Chauke Nkhensani Yvonne, Sofianos Chrysis, Liakos Dimitri, Ndobe Elias
Department of Plastic and Reconstructive Surgery, Faculty of Health Sciences, University of the Witwatersrand, Johannesburg, Gauteng, South Africa.
BMJ Case Rep. 2017 Aug 1;2017:bcr-2017-220436. doi: 10.1136/bcr-2017-220436.

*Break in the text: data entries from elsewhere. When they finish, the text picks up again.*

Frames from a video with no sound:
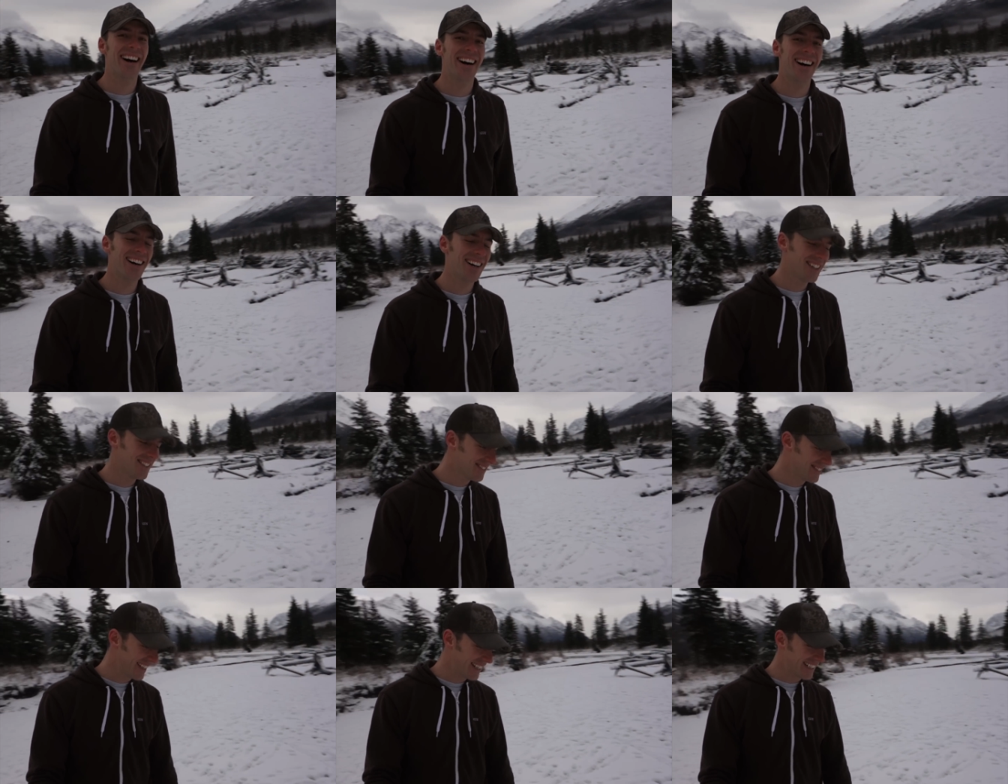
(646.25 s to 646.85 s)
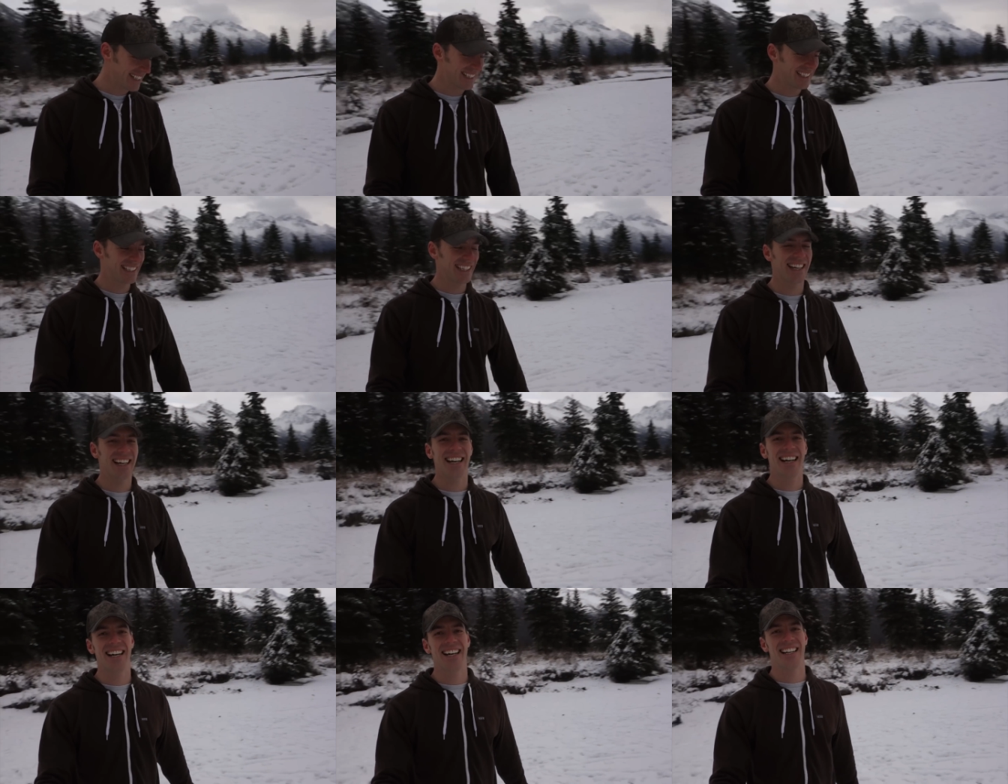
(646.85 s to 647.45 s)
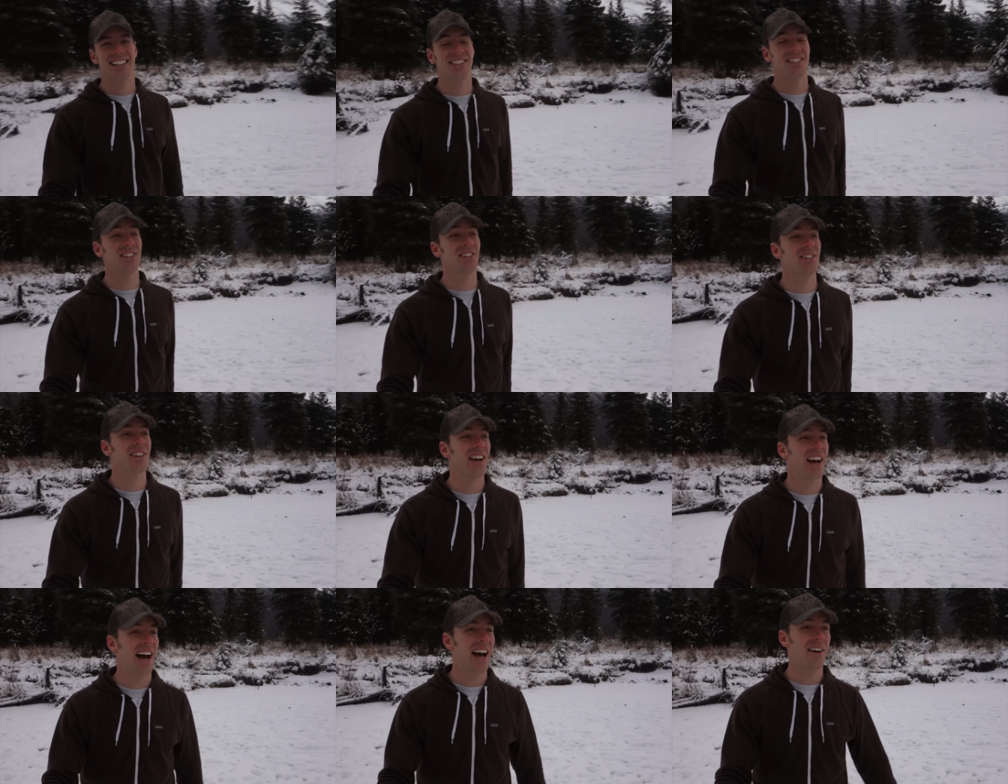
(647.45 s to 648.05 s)
Oh my god, dude,
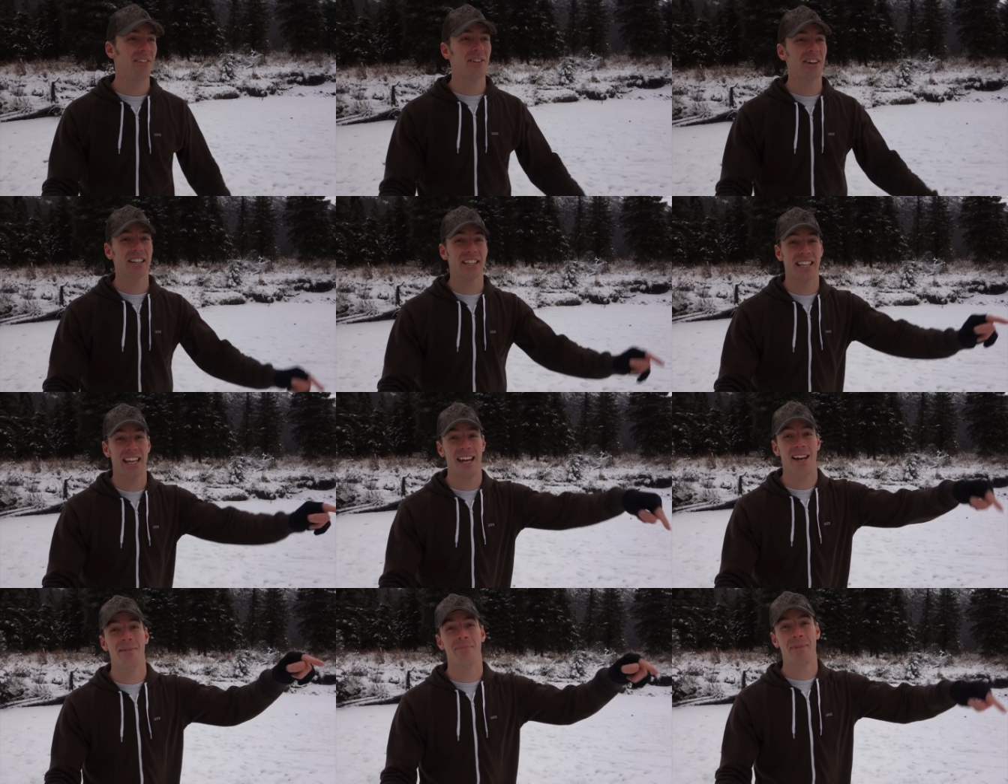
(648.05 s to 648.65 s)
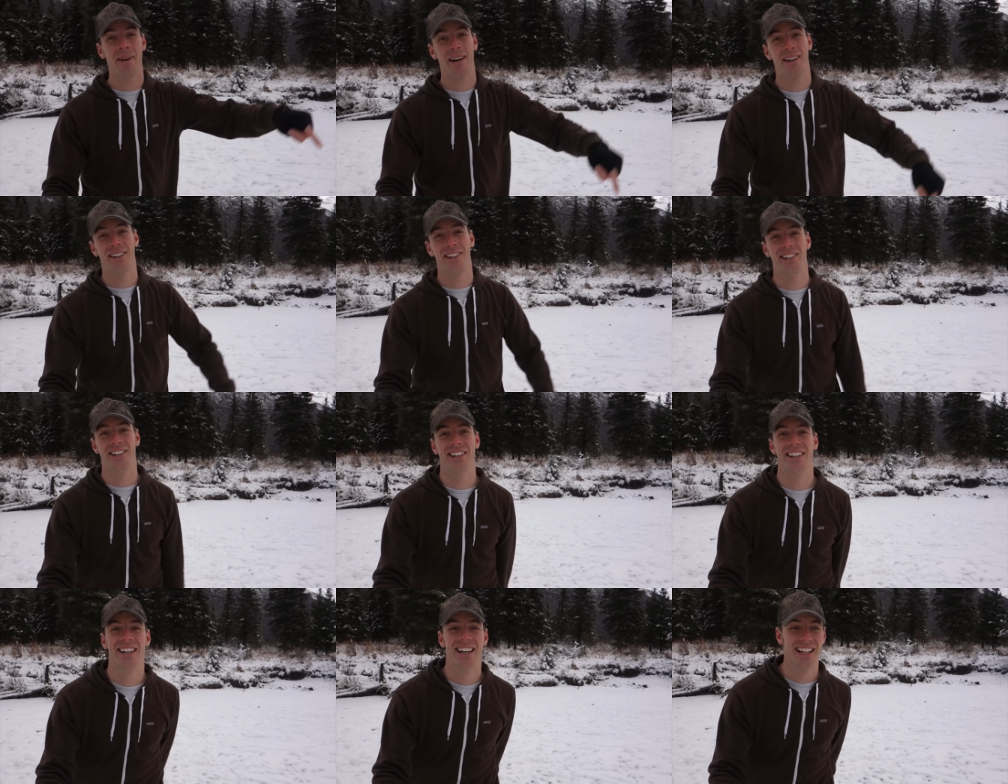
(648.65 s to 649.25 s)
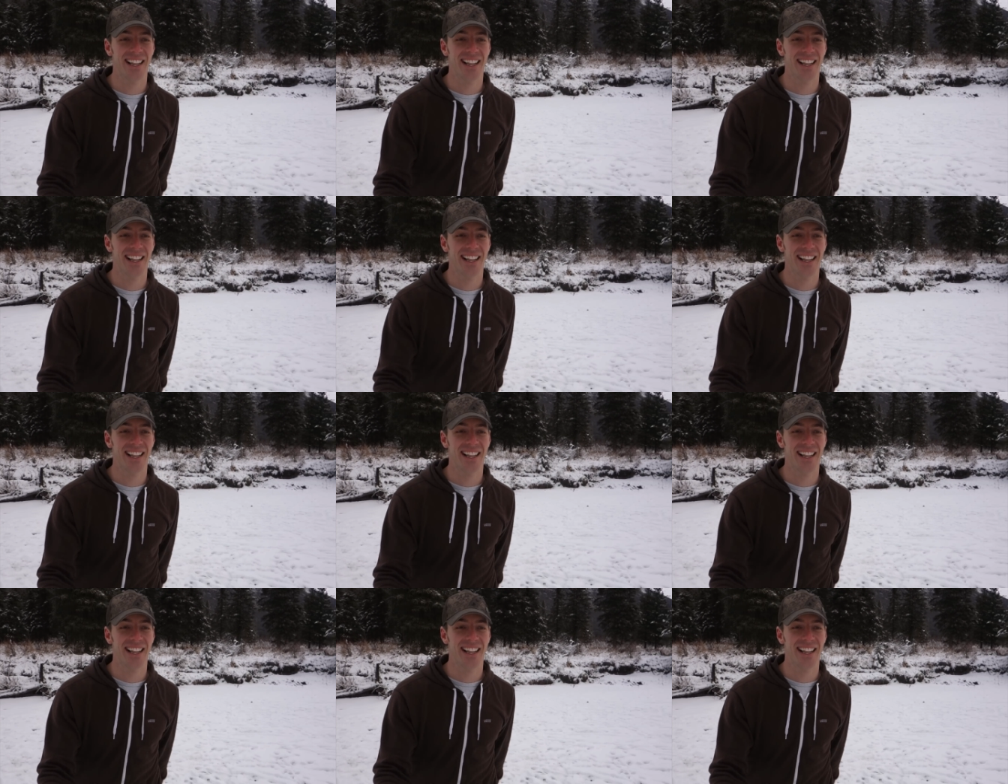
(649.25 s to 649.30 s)
I want to camp out here.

A 24-year-old womanpresented with ameloblastic fibrosarcoma arising from ameloblastic fibroma. The delayed presentation accounted for the extensive destruction of the mandible and complete occlusion of her oral cavity. This resulted in an inability to eat and maintain oral hygiene. A multidisciplinary team management approach involved nutritional optimisation, segmental mandibulectomy, reconstruction with a reconstructive plate and a free anterolateral thigh flap to line the the floor of mouth. Functional and aesthetic outcome was acceptable, and the patient is planned for secondary free fibular flap bony reconstruction.
一名24岁女性,患有由成釉细胞纤维瘤恶变而来的成釉细胞纤维肉瘤。就诊延迟导致下颌骨广泛破坏,口腔完全闭锁,致使患者无法进食及维持口腔卫生。多学科团队管理方法包括优化营养、节段性下颌骨切除术、用重建钢板重建以及采用游离股前外侧皮瓣修复口腔底部。功能和美观效果可接受,计划为患者进行二期游离腓骨瓣骨重建。